Брянцев, рожденный и проведший молодость в черноземной полосе России, в традициях близости к крестьянству, к земле, к порождаемой ею стихийной силе, видел возможность возрождения России только в соках этой земли и добытчика их - свободного крепкого крестьянина, которого выращивали Столыпин и последний император. Строй крестьянской монархии мерцал ему неопределенно, но манящим светом. В нем он видел будущее, чисто русское, самобытное, отысканное и построенное без займов у Европы. Немецкое иго и запроектированное Розенбергом расчленение России его не пугали. Он слишком сильно верил в органическое единство народов Российской семьи, в возглавляемую Великороссией единую, общую их культуру, как в цемент этого единства. А временное засилье немцев? Конечно, только временным оно и может быть. Не по плечу сосну рубят. Не раз такие попытки бывали в русском прошлом и всегда с одним и тем же результатом. Пока же, кроме немцев, нет силы, которая смогла бы сломить советчину.

Ярым его противником был Змий-Крымкин. Провинциальный интеллигент, с раздраженным, неудовлетворенным самолюбием, он всегда, всю жизнь чувствовал себя чем-нибудь ущемленным. Его психический аппетит всегда превышал возможность удовлетворения его извне. Он это чувствовал и всегда, во всем искал обходных путей. Когда не находил их, что случалось нередко, страдал от своей ущемленности и вместе с тем любовался ею, видел в ней подтверждение своего личного превосходства над серым середняком. Панацеей от всех болезней России считал только демократическую республику, но и здесь был тоже теперь ущемлен: на развитие демократии в послевоенной России Гитлер не давал никаких надежд. Поэтому Змий остро ненавидел немцев и злобно шипел на них при каждом удобном случае, конечно, не в печати.

Вольский признавался откровенно, что у него совсем нет политических идеалов. Прежние, комсомольские, рухнули. Новые еще не выработались. Единственное, чего он хотел для освобожденной России, это установления в ней твердой власти.

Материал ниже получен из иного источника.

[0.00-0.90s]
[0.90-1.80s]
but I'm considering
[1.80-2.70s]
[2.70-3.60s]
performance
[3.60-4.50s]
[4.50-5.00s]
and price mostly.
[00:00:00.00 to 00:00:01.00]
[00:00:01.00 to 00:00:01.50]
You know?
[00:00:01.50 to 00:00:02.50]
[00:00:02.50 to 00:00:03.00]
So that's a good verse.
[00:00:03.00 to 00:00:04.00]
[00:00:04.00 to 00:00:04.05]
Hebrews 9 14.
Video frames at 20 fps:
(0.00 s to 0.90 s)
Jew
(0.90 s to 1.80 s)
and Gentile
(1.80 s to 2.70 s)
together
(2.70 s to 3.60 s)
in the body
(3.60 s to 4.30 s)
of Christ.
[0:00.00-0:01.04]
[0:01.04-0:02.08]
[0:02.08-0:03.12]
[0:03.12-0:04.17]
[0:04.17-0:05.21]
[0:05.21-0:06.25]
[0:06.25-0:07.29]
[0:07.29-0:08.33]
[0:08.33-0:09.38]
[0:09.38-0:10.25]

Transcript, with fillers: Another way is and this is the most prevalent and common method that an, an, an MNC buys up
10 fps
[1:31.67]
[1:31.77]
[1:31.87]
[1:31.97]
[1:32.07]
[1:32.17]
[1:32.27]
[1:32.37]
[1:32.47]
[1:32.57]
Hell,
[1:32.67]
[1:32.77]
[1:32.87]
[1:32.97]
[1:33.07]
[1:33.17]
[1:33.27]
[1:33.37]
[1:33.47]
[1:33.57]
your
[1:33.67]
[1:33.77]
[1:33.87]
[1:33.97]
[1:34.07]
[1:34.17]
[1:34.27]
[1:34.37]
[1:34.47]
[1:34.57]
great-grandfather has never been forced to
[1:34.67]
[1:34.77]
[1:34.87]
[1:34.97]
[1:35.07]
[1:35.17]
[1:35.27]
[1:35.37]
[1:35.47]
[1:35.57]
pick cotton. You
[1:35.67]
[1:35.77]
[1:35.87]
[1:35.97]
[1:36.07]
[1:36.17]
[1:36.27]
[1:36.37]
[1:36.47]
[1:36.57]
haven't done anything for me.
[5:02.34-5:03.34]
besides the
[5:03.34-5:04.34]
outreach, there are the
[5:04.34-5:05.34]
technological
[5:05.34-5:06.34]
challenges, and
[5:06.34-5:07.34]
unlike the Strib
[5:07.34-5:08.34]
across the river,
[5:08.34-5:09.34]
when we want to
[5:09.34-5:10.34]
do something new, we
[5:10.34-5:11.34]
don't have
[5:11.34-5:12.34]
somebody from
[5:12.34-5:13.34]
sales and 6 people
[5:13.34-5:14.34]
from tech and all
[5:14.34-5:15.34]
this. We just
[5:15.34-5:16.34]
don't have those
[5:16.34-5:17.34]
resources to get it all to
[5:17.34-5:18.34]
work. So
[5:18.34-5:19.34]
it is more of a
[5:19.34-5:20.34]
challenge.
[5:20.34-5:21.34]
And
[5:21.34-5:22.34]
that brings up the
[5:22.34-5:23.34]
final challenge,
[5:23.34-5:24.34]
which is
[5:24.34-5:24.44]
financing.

- Пусть монархия, пусть даже военная диктатура, - говорил он, - но без поножовщины, без братоубийства, без грабежа. Скорее к мирной обывательщине, потому что все устали.

На почве этих разногласий нередко возникали споры о направлении газеты. Спорили главным образом Брянцев и Крымкин при непременных страстных репликах Жени. Котов при этих спорах хранил полное молчание. Политическая направленность газеты занимала его гораздо меньше, чем возможность выпуска толстого беллетристического журнала. А с ним не ладилось: материала было в избытке и вместе с тем … его не было. В редакционном портфеле этого журнала, бережно хранимом Котовым в его столе, лежали три тетради лирических стихов Елены Николаевны, автобиографическая повесть самого Котова, развернутая на фоне его пребывания в ссылках и тюрьмах НКВД, ворох такого же рода воспоминаний меньшего объема и сниженного литературного уровня. Больше ничего.

- Это вполне естественно, - говорил Брянцев, - когда человеку больно, нестерпимо больно, он может только кричать и только о своей боли. Только. Но заполнять этим криком двести страниц журнала, им одним, конечно, нельзя. Будем ждать.